** Problem requirements **
Set down the entries again word for word, without any of the images.

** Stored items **
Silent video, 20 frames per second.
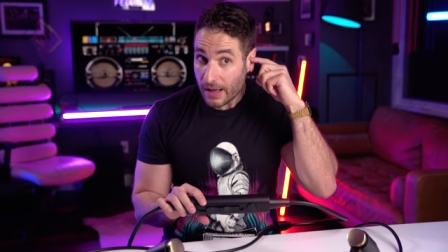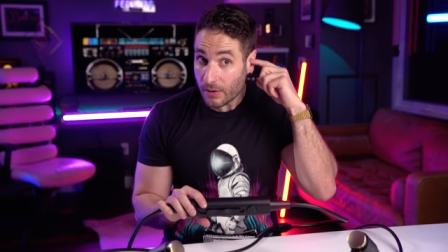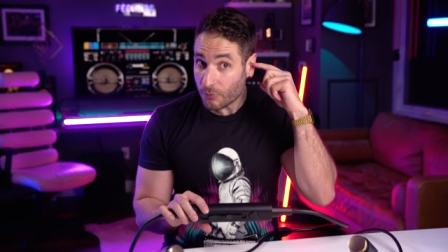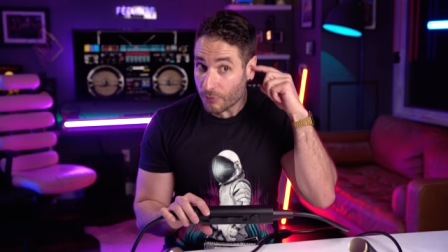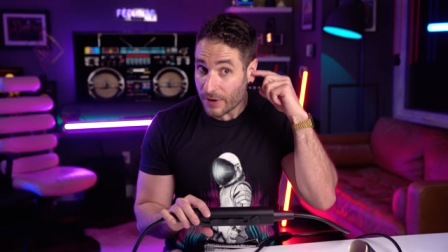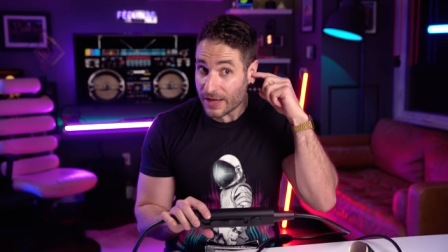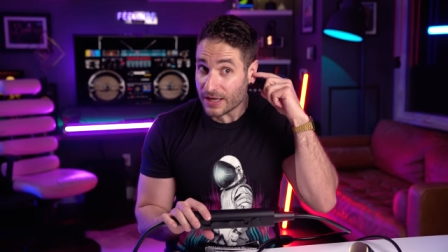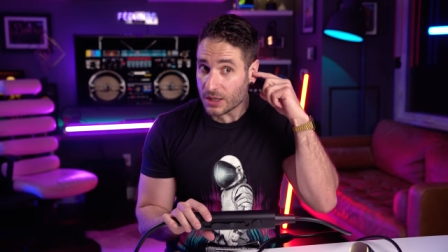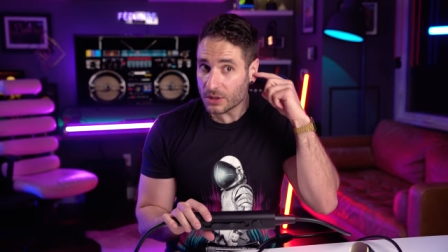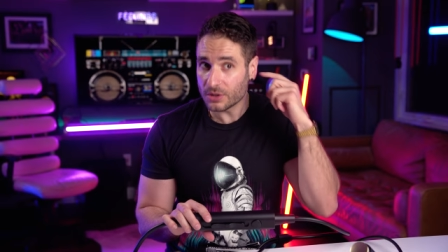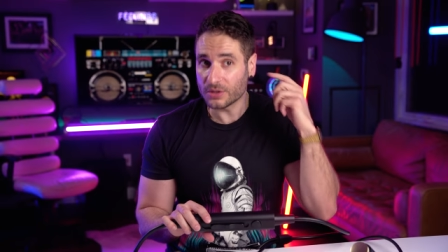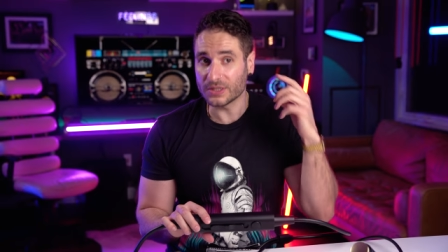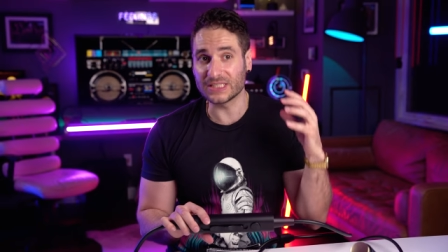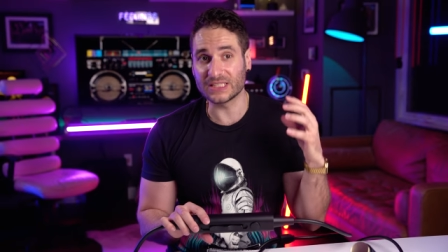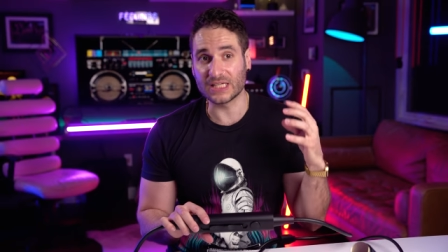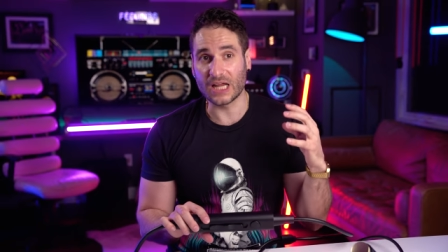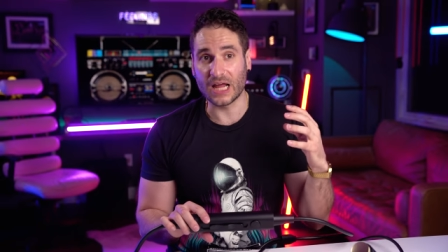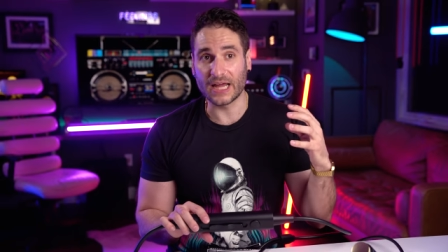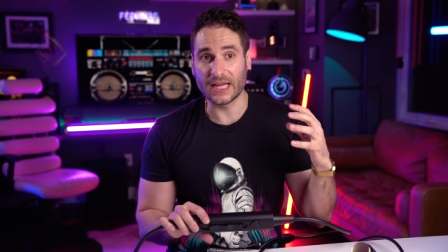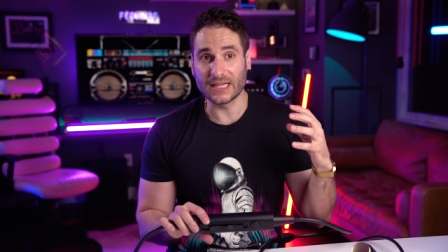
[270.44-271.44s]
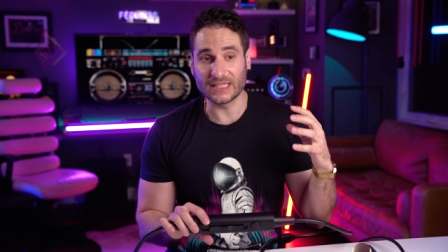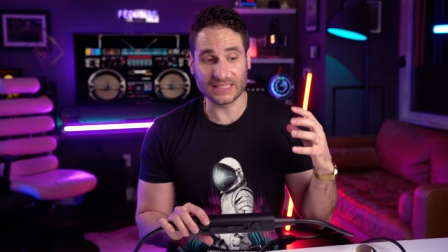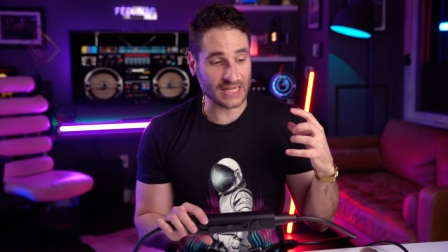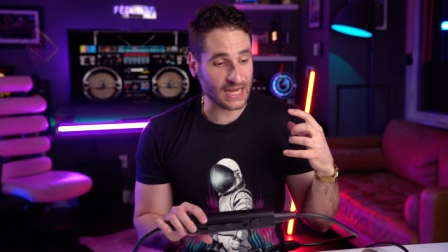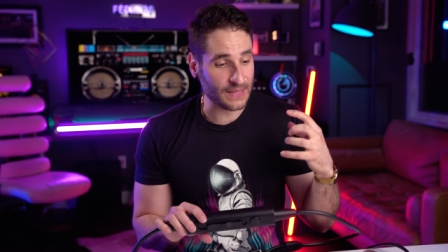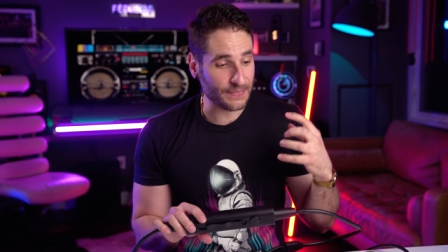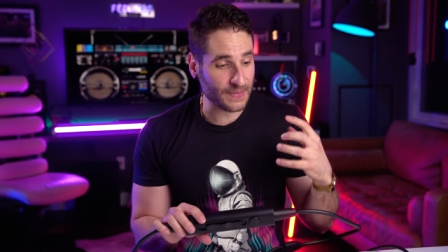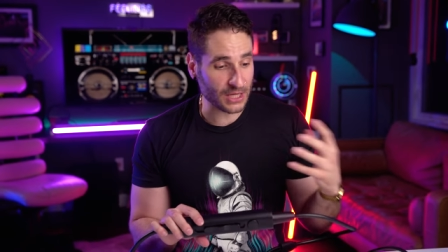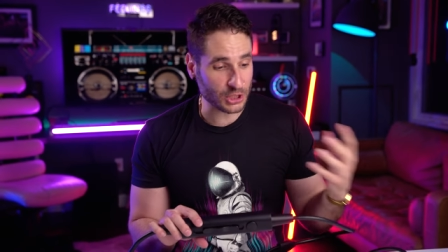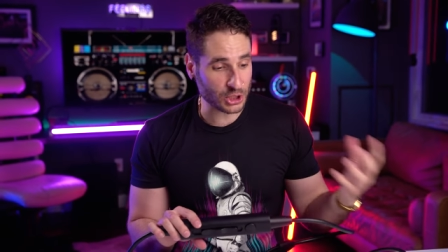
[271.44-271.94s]
regular size
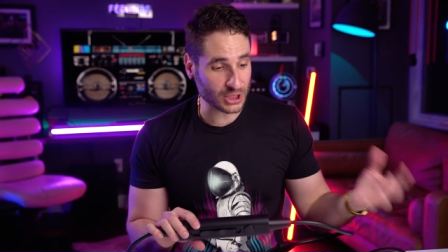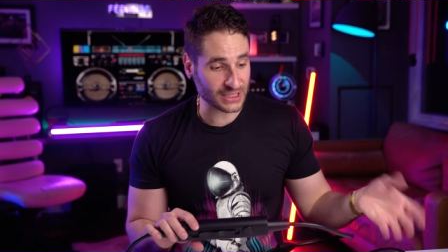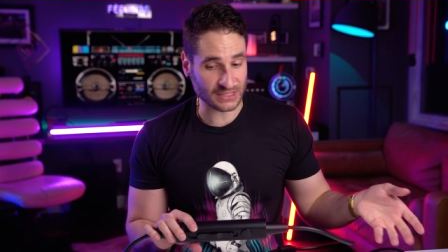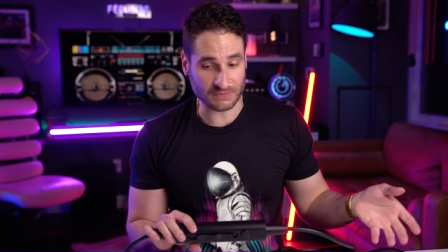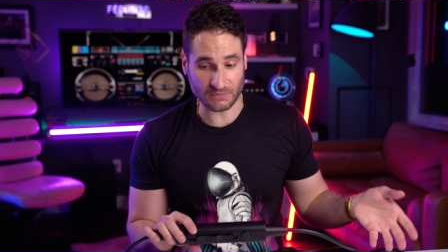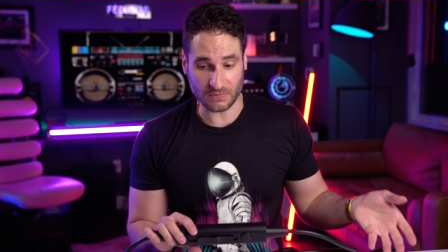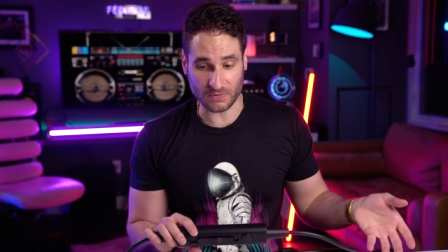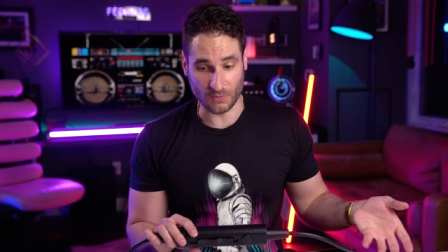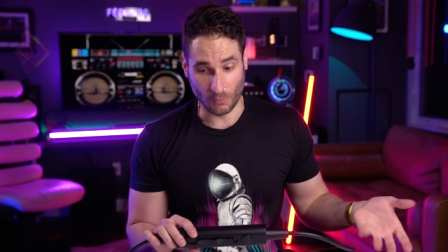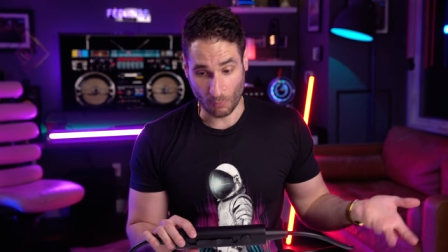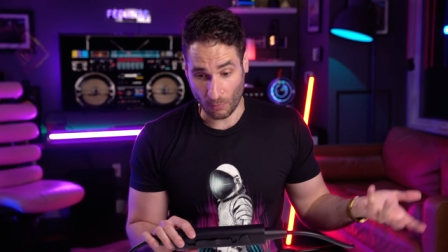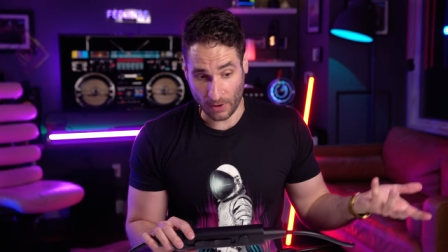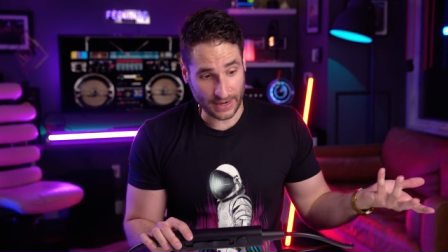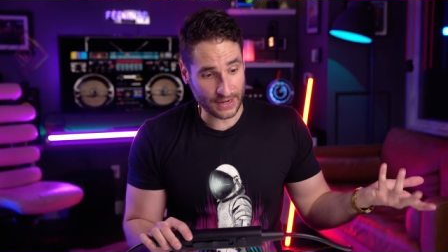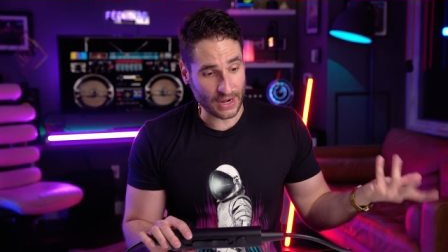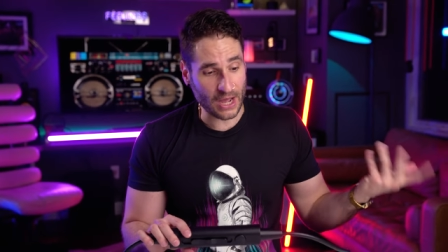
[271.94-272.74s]
and they just, why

** Expected answer **
Silent video, 20 frames per second.
[270.44-271.44s]
[271.44-271.94s]
regular size
[271.94-272.74s]
and they just, why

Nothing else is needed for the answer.